Exercise objective:
Retype the data that follows exactly. No pictures belong in the copy.
--- Data Enclosed Below ---
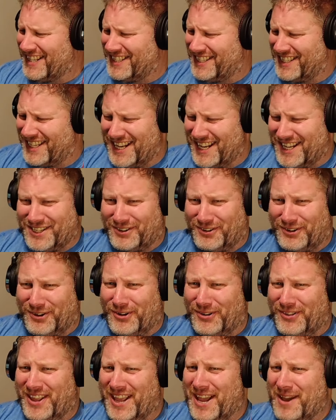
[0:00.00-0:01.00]
Caesar
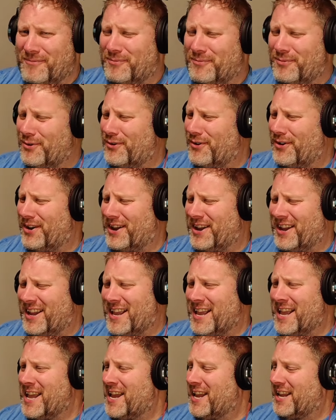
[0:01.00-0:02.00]
on that,
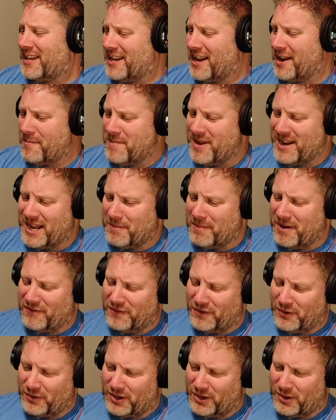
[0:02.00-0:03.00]
boy. Y'all making me
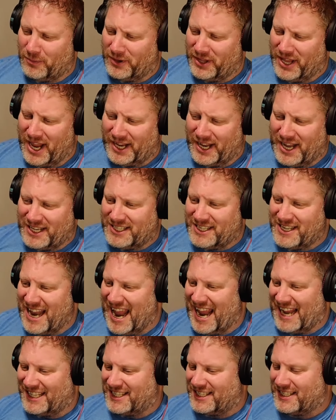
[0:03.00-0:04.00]
feel good with that. That's
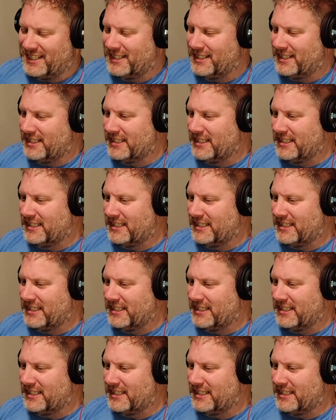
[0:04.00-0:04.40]
nice.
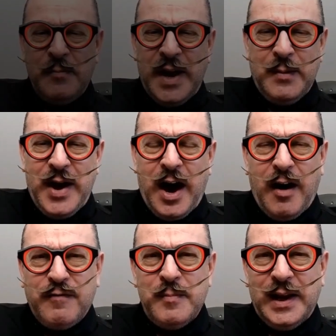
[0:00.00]
made
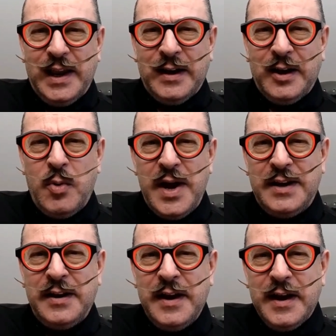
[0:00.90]
about
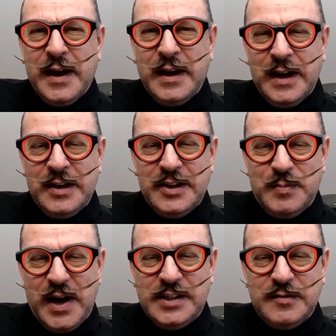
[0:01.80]
£500,000 in the
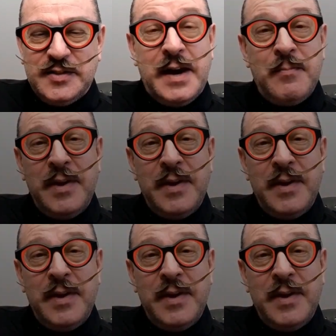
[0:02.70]
space of 10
--- End of Enclosed Data ---
Reply:
[0:00.00-0:01.00]
Caesar
[0:01.00-0:02.00]
on that,
[0:02.00-0:03.00]
boy. Y'all making me
[0:03.00-0:04.00]
feel good with that. That's
[0:04.00-0:04.40]
nice.
[0:00.00]
made
[0:00.90]
about
[0:01.80]
£500,000 in the
[0:02.70]
space of 10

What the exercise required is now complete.